**ASSIGNED TASK:** Exact reproductions of all the entries, please, and no pictures.

__________________________________________________

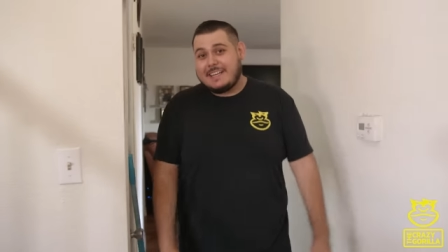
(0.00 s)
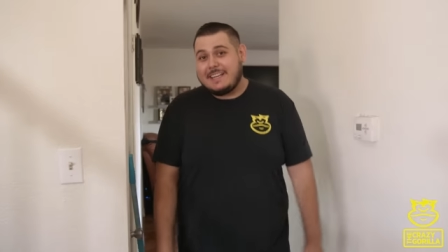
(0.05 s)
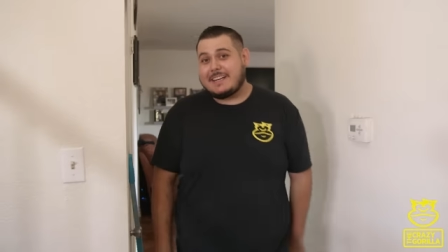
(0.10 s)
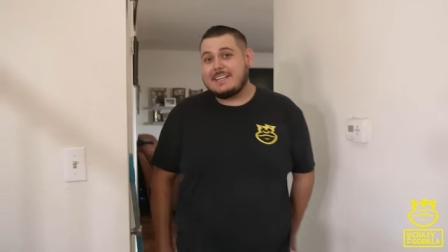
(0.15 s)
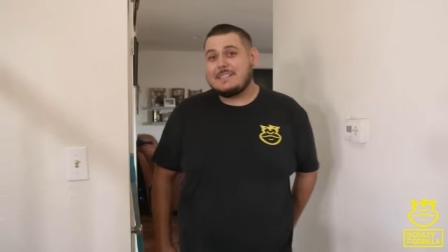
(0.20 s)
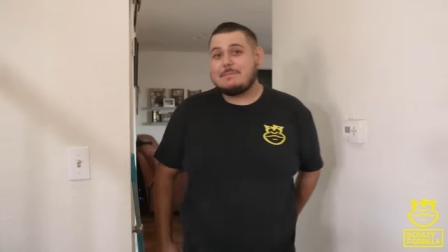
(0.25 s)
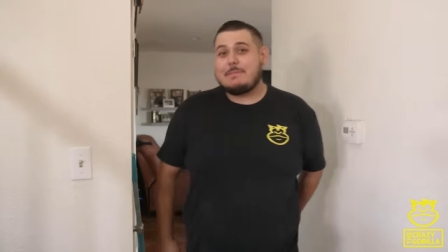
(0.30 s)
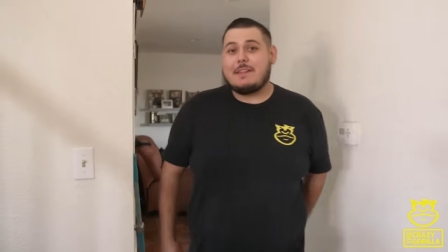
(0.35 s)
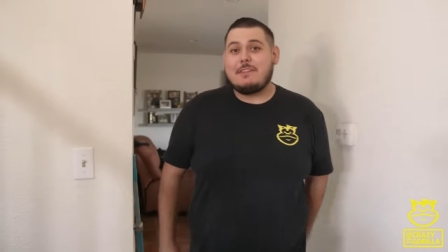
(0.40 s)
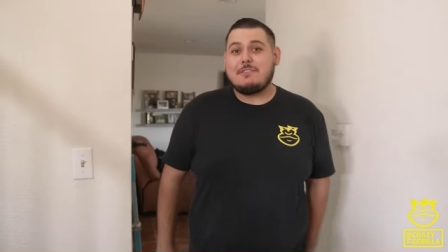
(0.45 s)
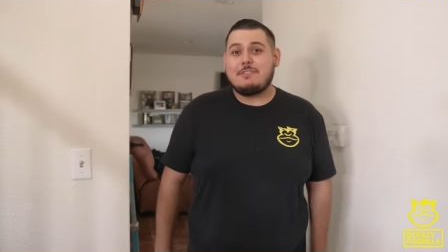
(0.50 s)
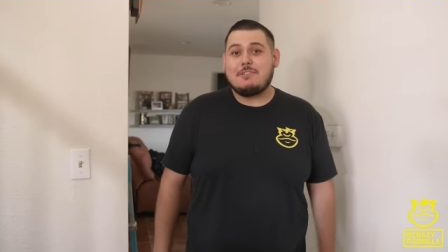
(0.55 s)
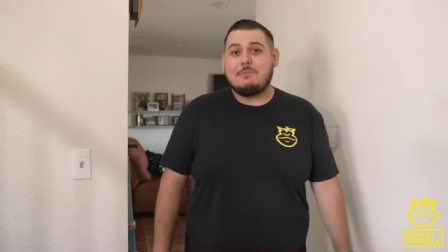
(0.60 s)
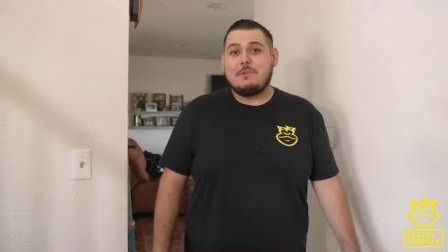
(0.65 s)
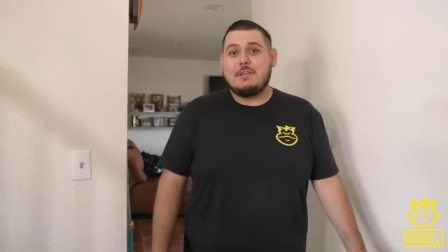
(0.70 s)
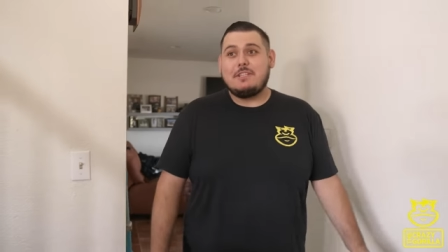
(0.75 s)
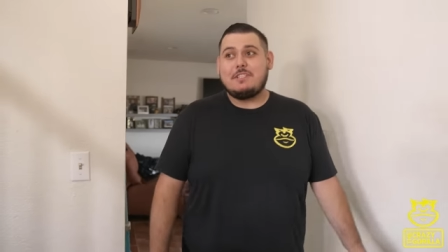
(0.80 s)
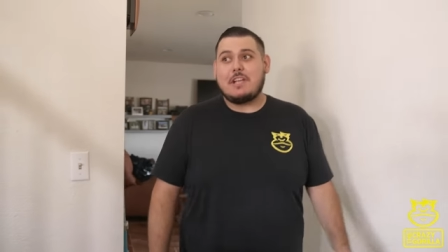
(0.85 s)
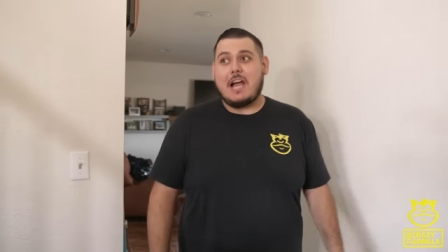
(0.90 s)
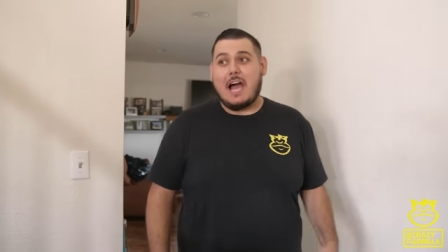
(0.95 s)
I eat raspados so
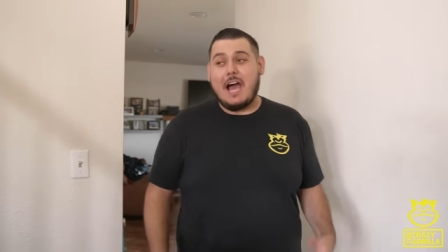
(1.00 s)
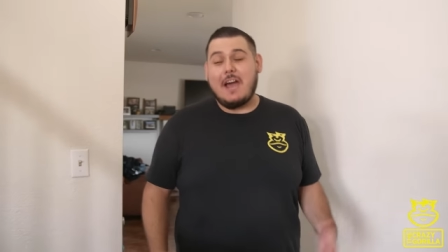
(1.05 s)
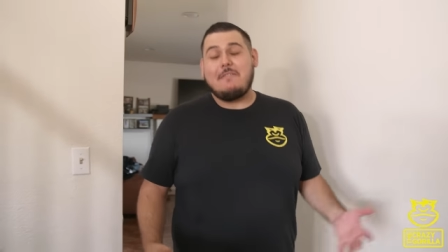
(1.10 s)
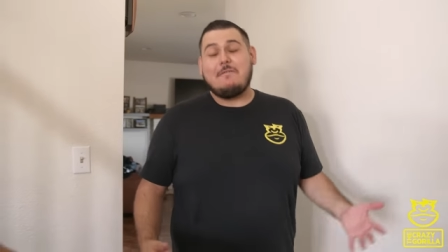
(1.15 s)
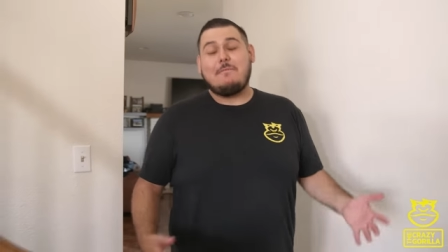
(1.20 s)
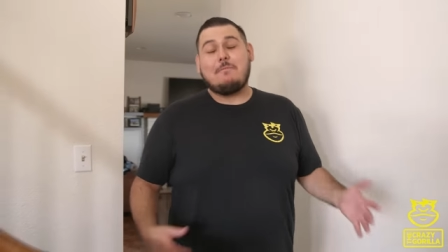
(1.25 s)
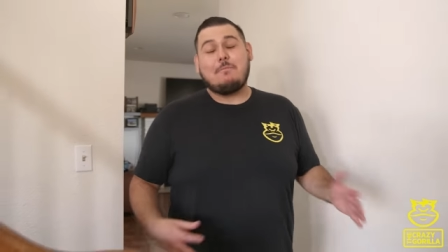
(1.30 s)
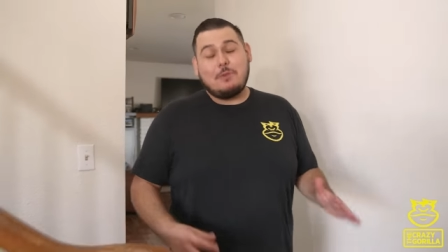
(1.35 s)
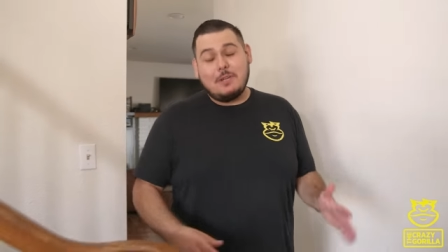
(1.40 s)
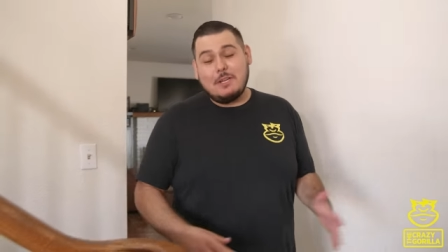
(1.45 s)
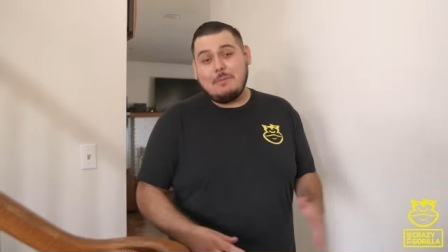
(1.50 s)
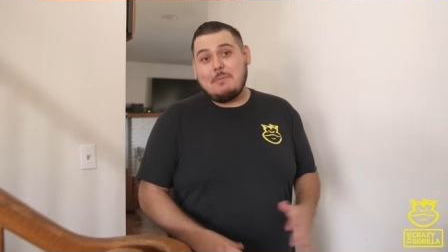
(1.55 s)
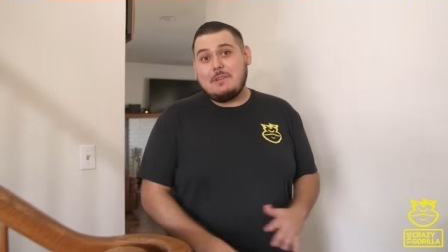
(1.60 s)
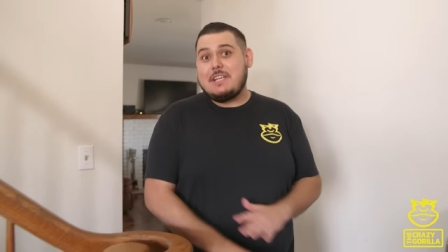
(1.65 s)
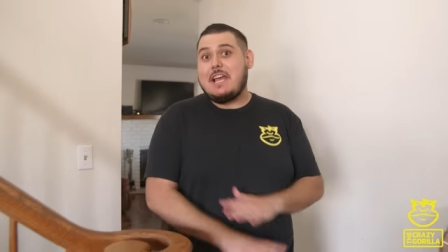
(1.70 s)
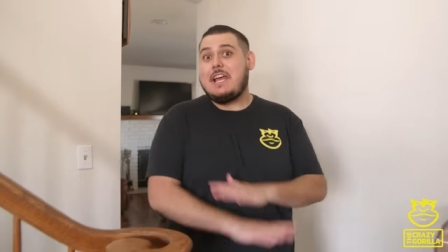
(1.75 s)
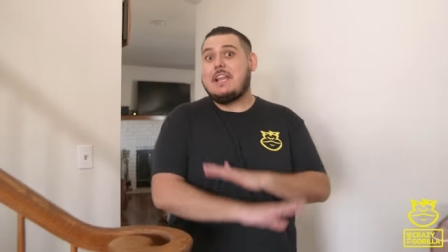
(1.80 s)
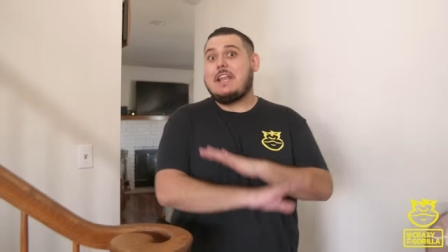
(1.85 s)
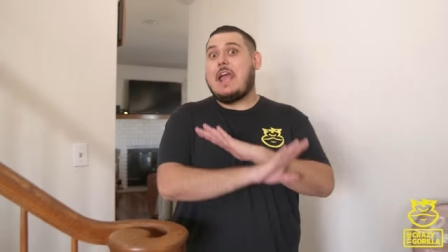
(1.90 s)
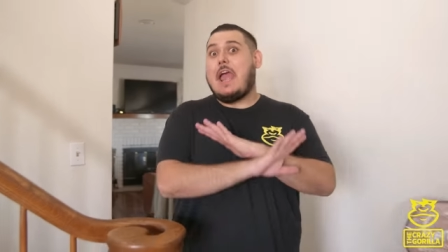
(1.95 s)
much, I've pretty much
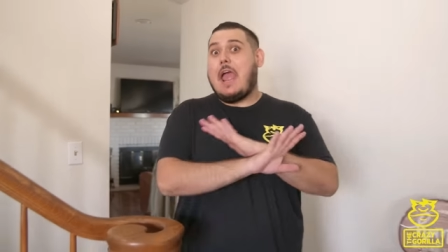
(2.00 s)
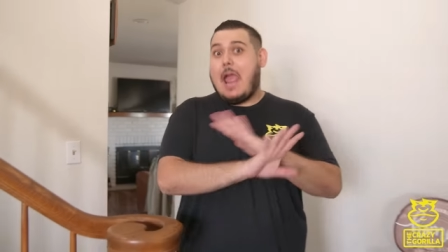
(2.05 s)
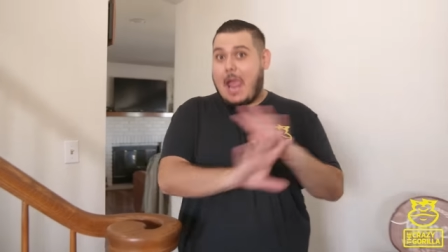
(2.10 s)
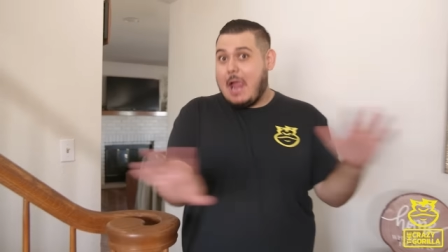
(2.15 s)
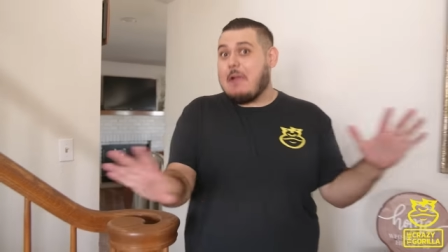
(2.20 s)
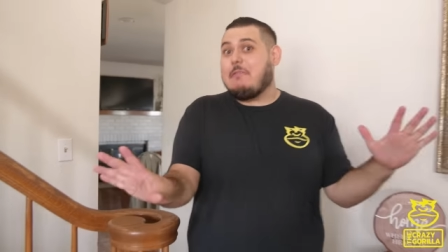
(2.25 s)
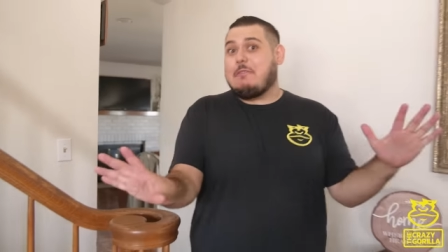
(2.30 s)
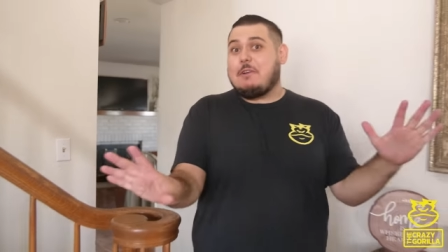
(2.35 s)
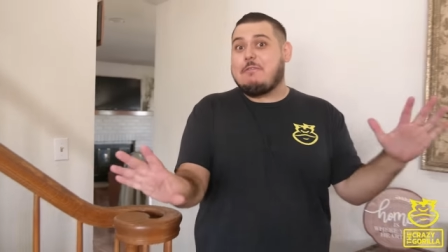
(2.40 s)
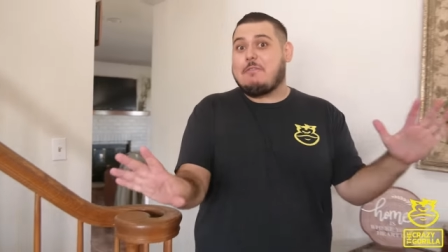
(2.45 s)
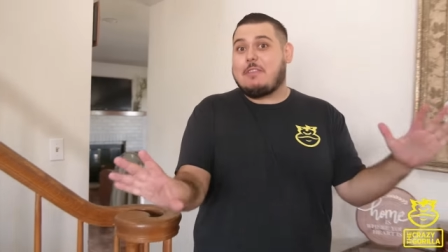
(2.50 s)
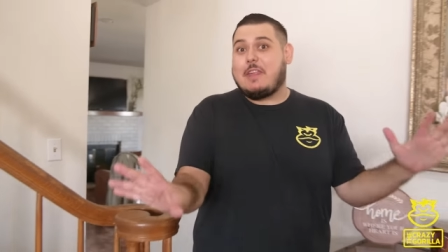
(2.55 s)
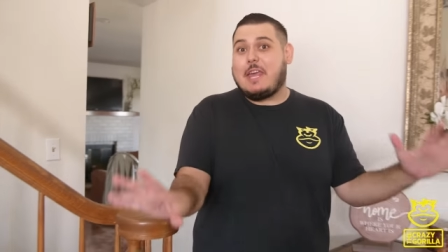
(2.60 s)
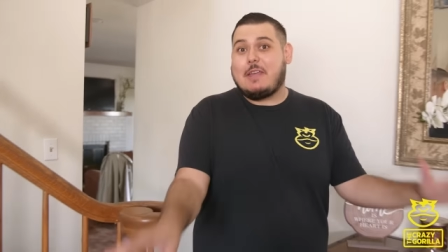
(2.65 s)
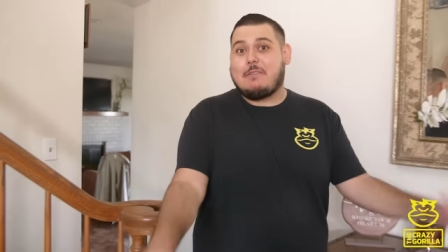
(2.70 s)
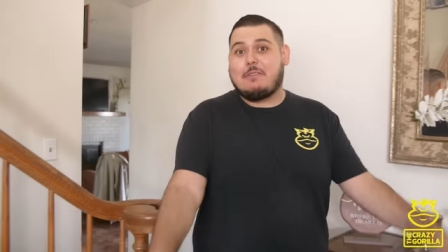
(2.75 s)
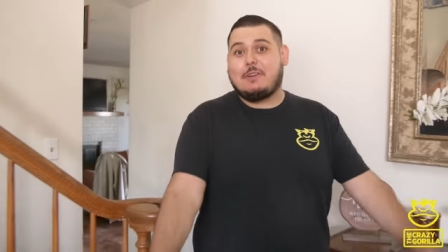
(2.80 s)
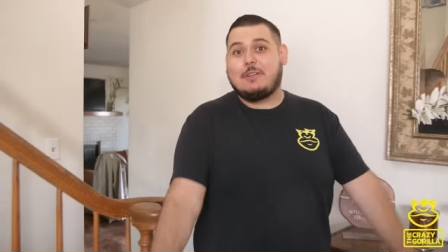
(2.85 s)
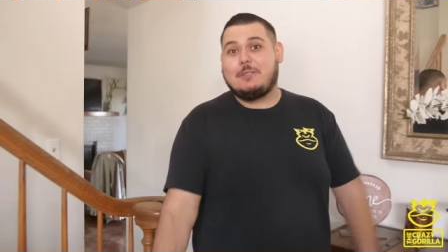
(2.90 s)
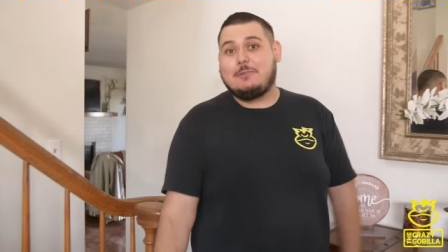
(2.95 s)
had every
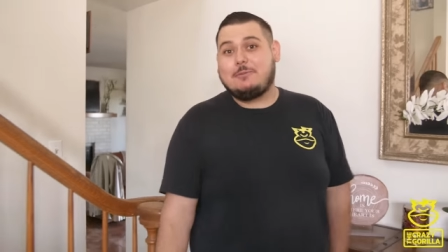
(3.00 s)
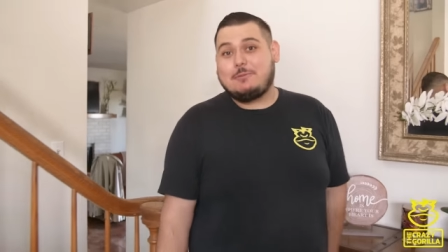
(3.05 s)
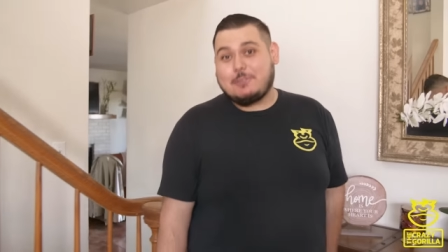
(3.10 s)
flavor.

__________________________________________________

**RESULT FOR THIS TASK:**
(0.00 s)
(0.05 s)
(0.10 s)
(0.15 s)
(0.20 s)
(0.25 s)
(0.30 s)
(0.35 s)
(0.40 s)
(0.45 s)
(0.50 s)
(0.55 s)
(0.60 s)
(0.65 s)
(0.70 s)
(0.75 s)
(0.80 s)
(0.85 s)
(0.90 s)
(0.95 s)
I eat raspados so
(1.00 s)
(1.05 s)
(1.10 s)
(1.15 s)
(1.20 s)
(1.25 s)
(1.30 s)
(1.35 s)
(1.40 s)
(1.45 s)
(1.50 s)
(1.55 s)
(1.60 s)
(1.65 s)
(1.70 s)
(1.75 s)
(1.80 s)
(1.85 s)
(1.90 s)
(1.95 s)
much, I've pretty much
(2.00 s)
(2.05 s)
(2.10 s)
(2.15 s)
(2.20 s)
(2.25 s)
(2.30 s)
(2.35 s)
(2.40 s)
(2.45 s)
(2.50 s)
(2.55 s)
(2.60 s)
(2.65 s)
(2.70 s)
(2.75 s)
(2.80 s)
(2.85 s)
(2.90 s)
(2.95 s)
had every
(3.00 s)
(3.05 s)
(3.10 s)
flavor.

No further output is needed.